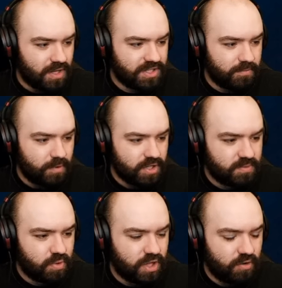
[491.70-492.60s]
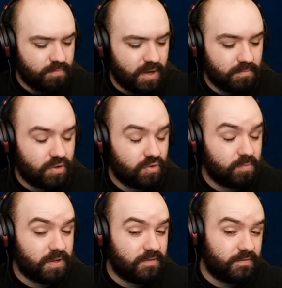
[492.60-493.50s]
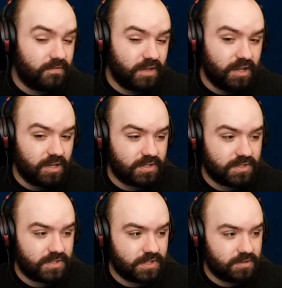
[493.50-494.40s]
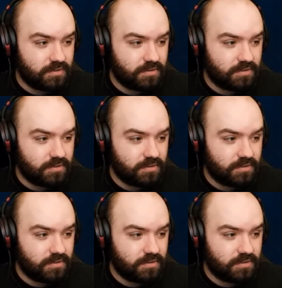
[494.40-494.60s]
Is it possible that your pump could be fixed?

- - - - -

### What is being asked
Leaving out only the pictures, retype every record exactly.

### Output for this exercise
[491.70-492.60s]
[492.60-493.50s]
[493.50-494.40s]
[494.40-494.60s]
Is it possible that your pump could be fixed?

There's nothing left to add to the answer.